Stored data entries
===

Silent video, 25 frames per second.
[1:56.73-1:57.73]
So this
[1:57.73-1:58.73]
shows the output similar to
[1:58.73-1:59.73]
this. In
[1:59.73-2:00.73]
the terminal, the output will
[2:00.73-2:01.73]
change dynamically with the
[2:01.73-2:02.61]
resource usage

===

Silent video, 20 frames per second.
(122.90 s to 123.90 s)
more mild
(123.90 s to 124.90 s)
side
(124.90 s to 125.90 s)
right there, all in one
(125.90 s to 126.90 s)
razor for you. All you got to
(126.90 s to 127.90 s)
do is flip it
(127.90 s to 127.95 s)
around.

===

§ WHAT NEEDS TO BE DONE: Wherever the string "Silent" appears in a line of the records, copy that line.

§ ANSWER TO THE PROBLEM:
Silent video, 25 frames per second.
Silent video, 20 frames per second.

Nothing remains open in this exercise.